● TASK PROMPT: Please retype the records below exactly, leaving out any pictures.

☆ ☆ ☆ ☆ ☆ ☆ ☆

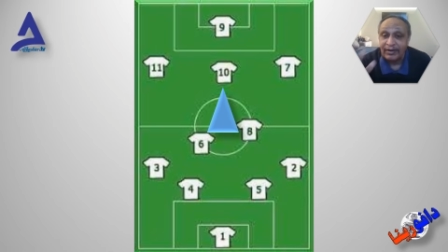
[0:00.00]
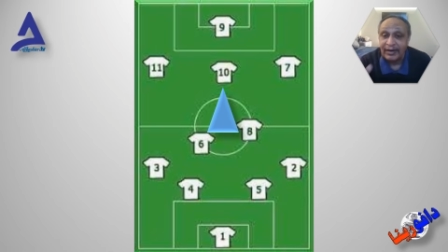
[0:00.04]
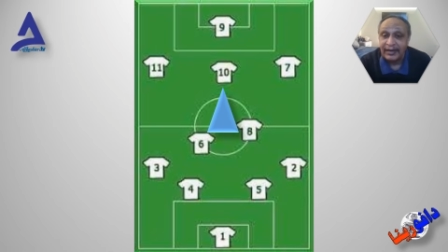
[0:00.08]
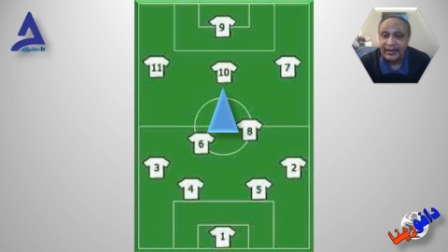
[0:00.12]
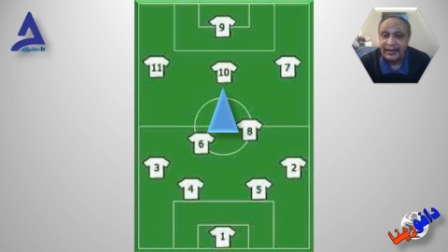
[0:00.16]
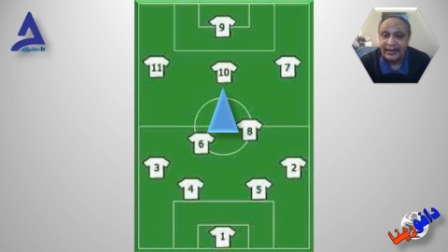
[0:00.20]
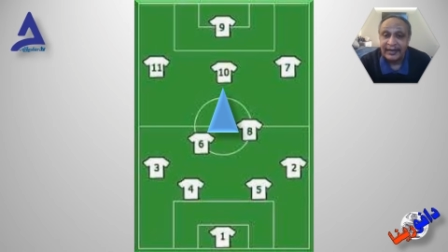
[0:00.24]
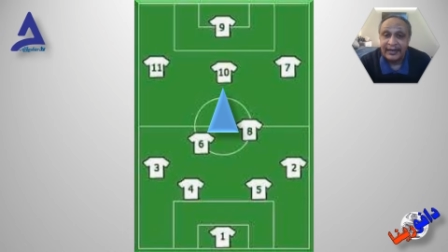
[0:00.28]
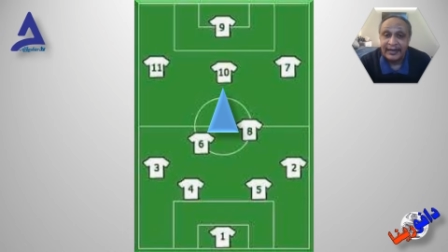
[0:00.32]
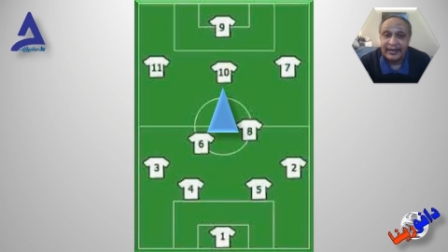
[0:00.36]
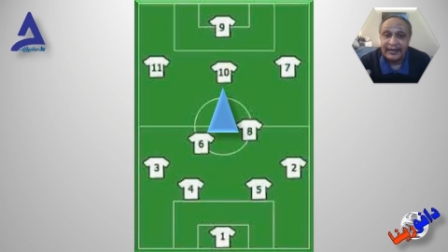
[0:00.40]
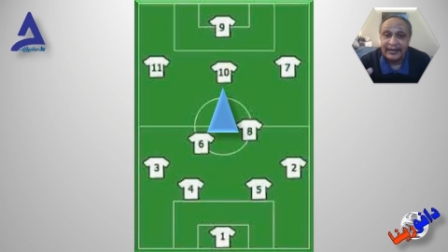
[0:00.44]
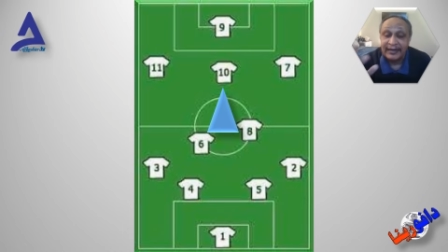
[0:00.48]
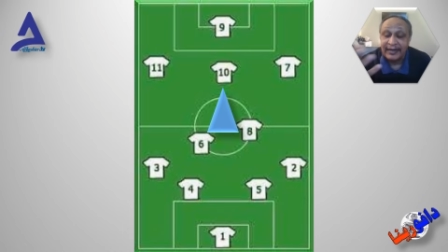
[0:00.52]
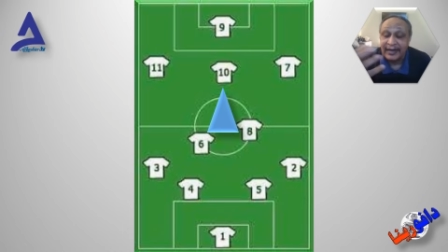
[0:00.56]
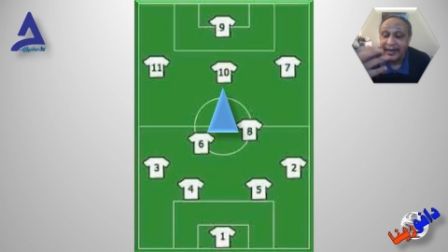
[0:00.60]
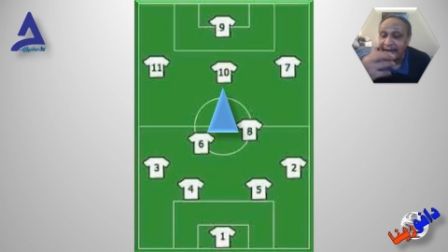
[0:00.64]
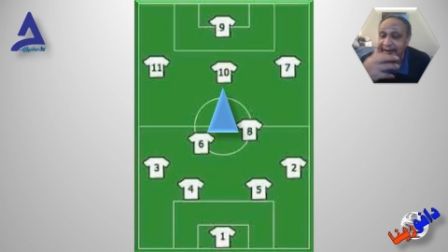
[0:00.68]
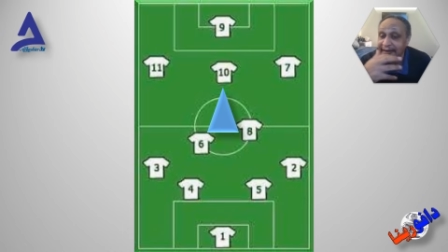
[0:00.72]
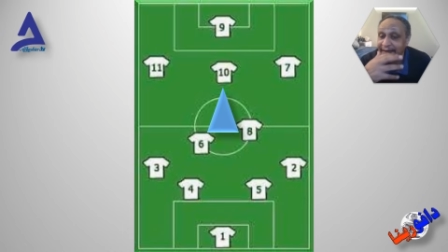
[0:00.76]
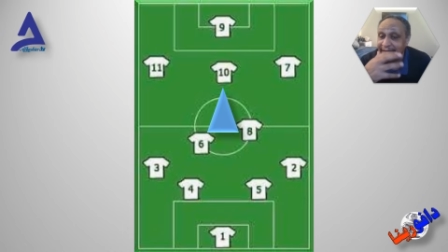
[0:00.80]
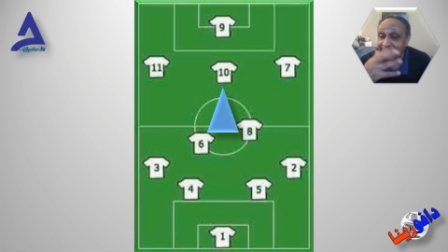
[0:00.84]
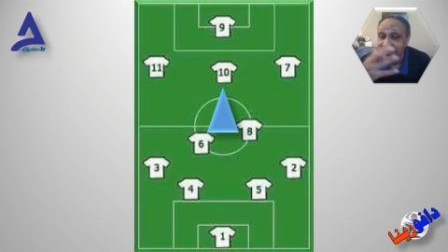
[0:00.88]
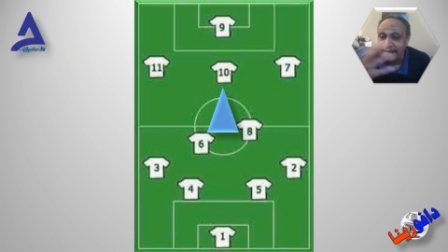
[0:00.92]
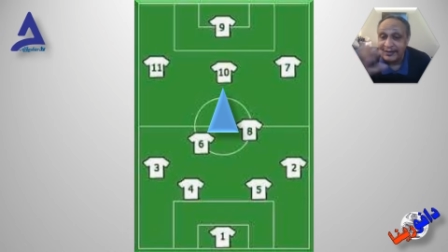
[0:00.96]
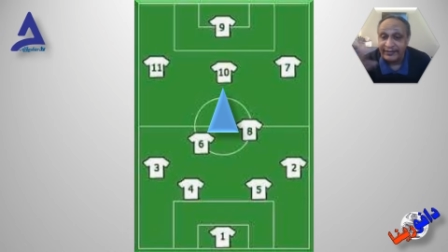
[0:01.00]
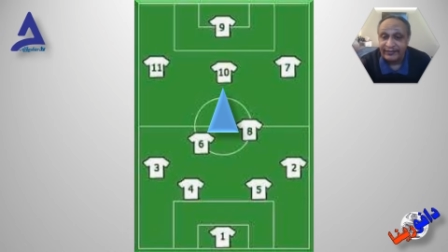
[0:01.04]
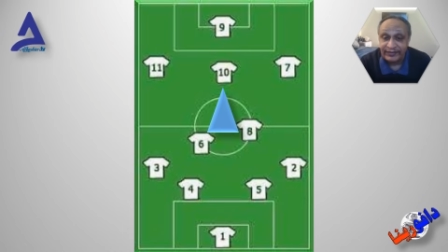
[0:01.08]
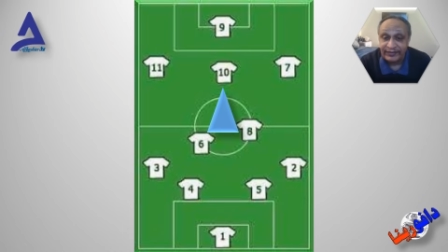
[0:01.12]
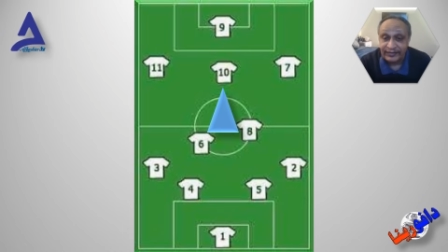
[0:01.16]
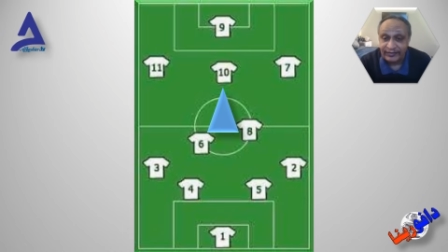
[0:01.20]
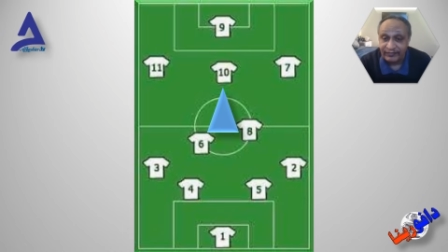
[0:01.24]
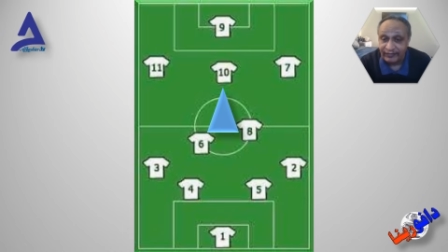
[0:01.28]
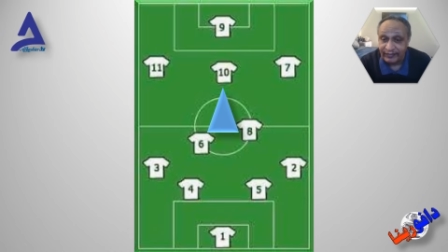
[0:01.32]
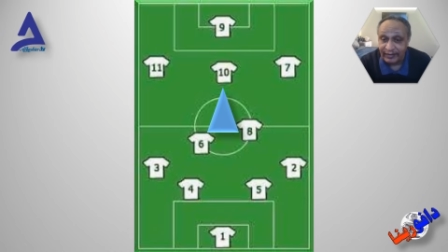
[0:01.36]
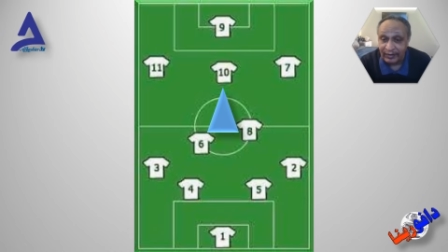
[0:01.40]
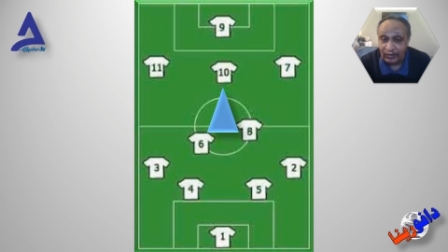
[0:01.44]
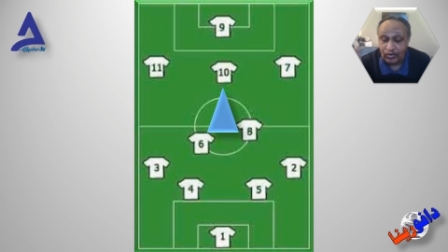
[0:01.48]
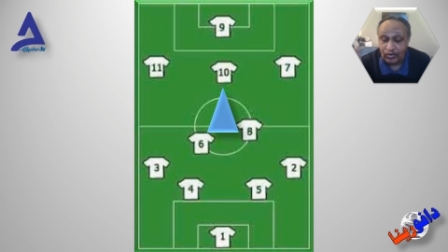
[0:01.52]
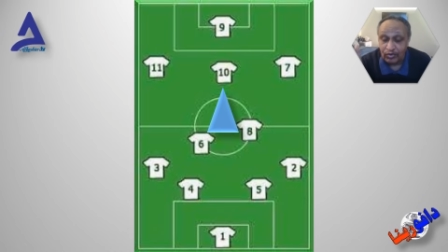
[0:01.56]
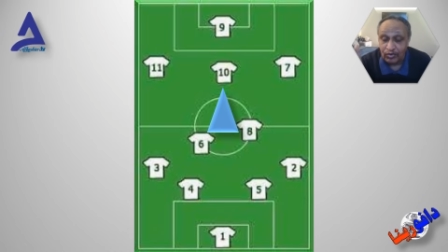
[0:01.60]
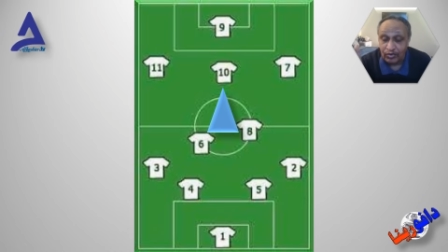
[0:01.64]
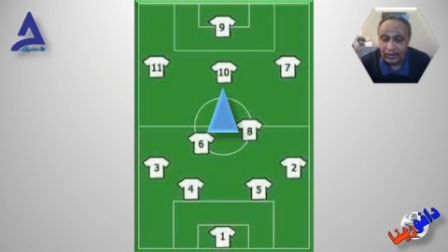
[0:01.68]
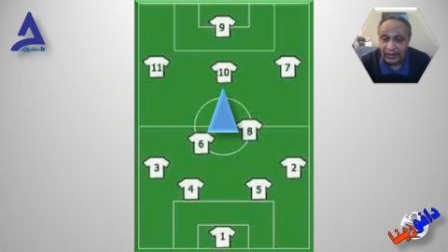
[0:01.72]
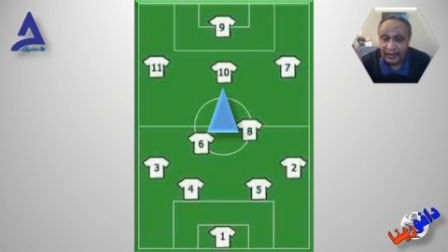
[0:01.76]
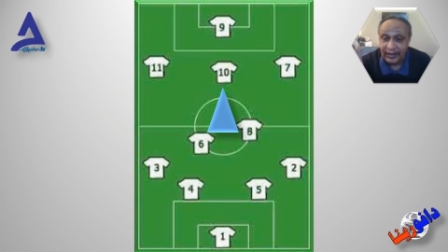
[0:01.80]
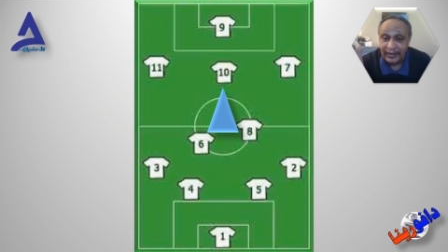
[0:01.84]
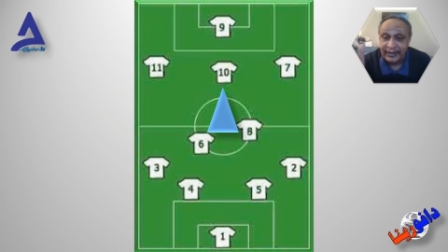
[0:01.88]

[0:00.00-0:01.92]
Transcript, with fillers: أنا كأي صفة أخرى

☆ ☆ ☆ ☆ ☆ ☆ ☆

● EXERCISE ANSWER:
[0:00.00]
[0:00.04]
[0:00.08]
[0:00.12]
[0:00.16]
[0:00.20]
[0:00.24]
[0:00.28]
[0:00.32]
[0:00.36]
[0:00.40]
[0:00.44]
[0:00.48]
[0:00.52]
[0:00.56]
[0:00.60]
[0:00.64]
[0:00.68]
[0:00.72]
[0:00.76]
[0:00.80]
[0:00.84]
[0:00.88]
[0:00.92]
[0:00.96]
[0:01.00]
[0:01.04]
[0:01.08]
[0:01.12]
[0:01.16]
[0:01.20]
[0:01.24]
[0:01.28]
[0:01.32]
[0:01.36]
[0:01.40]
[0:01.44]
[0:01.48]
[0:01.52]
[0:01.56]
[0:01.60]
[0:01.64]
[0:01.68]
[0:01.72]
[0:01.76]
[0:01.80]
[0:01.84]
[0:01.88]

[0:00.00-0:01.92]
Transcript, with fillers: أنا كأي صفة أخرى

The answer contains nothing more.